Collected data entries
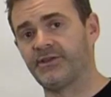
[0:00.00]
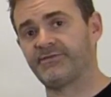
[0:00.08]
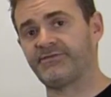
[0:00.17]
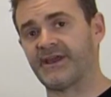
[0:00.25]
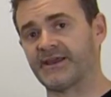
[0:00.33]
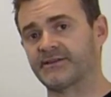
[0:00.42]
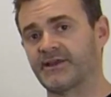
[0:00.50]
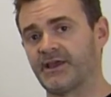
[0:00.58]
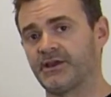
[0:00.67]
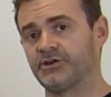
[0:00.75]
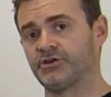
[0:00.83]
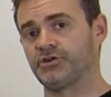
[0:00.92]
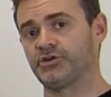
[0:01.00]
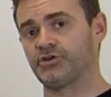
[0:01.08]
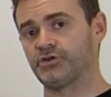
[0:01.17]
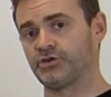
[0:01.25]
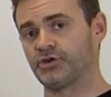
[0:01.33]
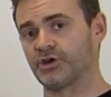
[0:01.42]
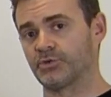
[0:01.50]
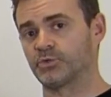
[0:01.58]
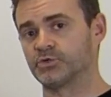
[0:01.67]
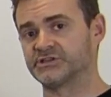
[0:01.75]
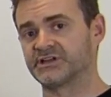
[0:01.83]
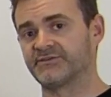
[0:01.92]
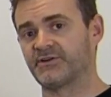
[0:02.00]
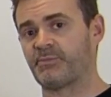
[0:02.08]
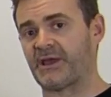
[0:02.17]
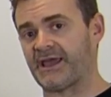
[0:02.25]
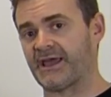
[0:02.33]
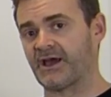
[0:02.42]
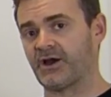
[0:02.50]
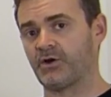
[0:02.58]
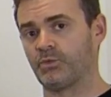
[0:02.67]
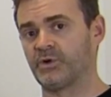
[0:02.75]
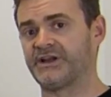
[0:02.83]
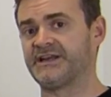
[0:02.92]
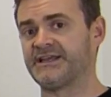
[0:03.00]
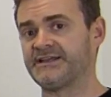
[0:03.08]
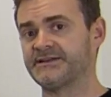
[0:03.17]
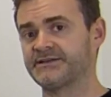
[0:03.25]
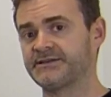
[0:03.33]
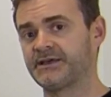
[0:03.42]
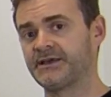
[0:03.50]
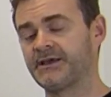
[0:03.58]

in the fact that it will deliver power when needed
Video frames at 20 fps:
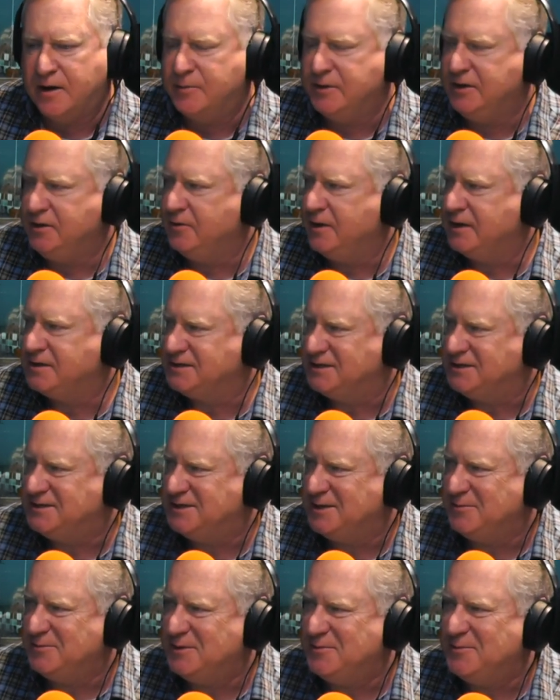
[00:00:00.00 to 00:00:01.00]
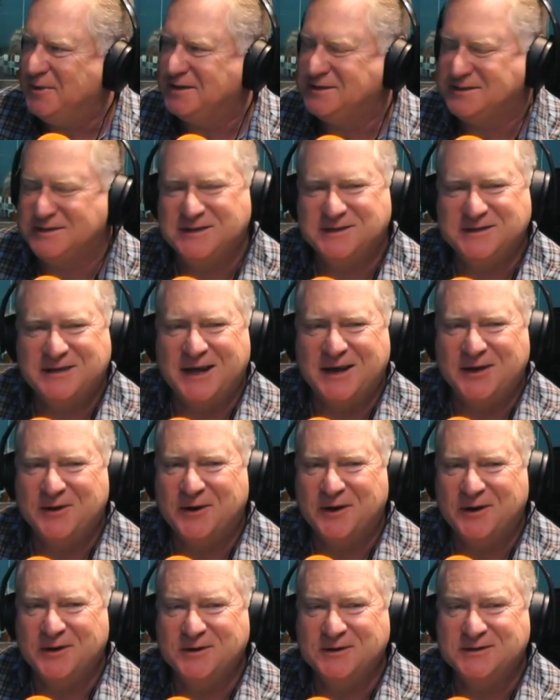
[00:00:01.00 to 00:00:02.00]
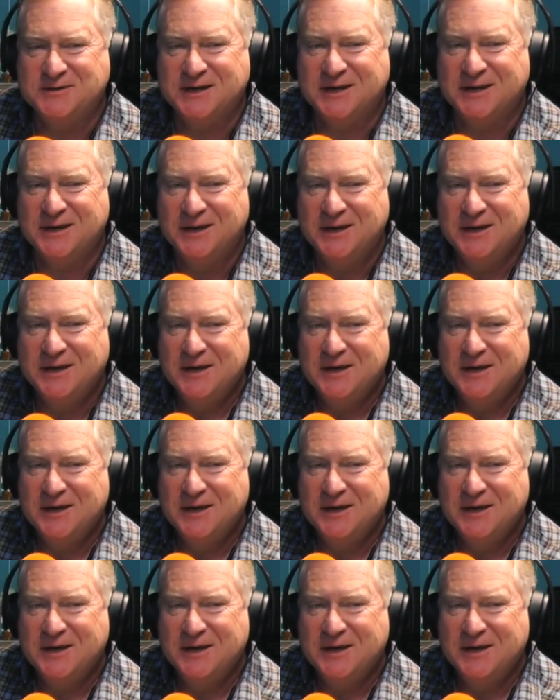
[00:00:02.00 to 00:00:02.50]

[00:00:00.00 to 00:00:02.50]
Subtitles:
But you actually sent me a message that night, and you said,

** Work instruction **
Without including any pictures, please restate all the records exactly.

** Solution below **
[0:00.00]
[0:00.08]
[0:00.17]
[0:00.25]
[0:00.33]
[0:00.42]
[0:00.50]
[0:00.58]
[0:00.67]
[0:00.75]
[0:00.83]
[0:00.92]
[0:01.00]
[0:01.08]
[0:01.17]
[0:01.25]
[0:01.33]
[0:01.42]
[0:01.50]
[0:01.58]
[0:01.67]
[0:01.75]
[0:01.83]
[0:01.92]
[0:02.00]
[0:02.08]
[0:02.17]
[0:02.25]
[0:02.33]
[0:02.42]
[0:02.50]
[0:02.58]
[0:02.67]
[0:02.75]
[0:02.83]
[0:02.92]
[0:03.00]
[0:03.08]
[0:03.17]
[0:03.25]
[0:03.33]
[0:03.42]
[0:03.50]
[0:03.58]

in the fact that it will deliver power when needed
Video frames at 20 fps:
[00:00:00.00 to 00:00:01.00]
[00:00:01.00 to 00:00:02.00]
[00:00:02.00 to 00:00:02.50]

[00:00:00.00 to 00:00:02.50]
Subtitles:
But you actually sent me a message that night, and you said,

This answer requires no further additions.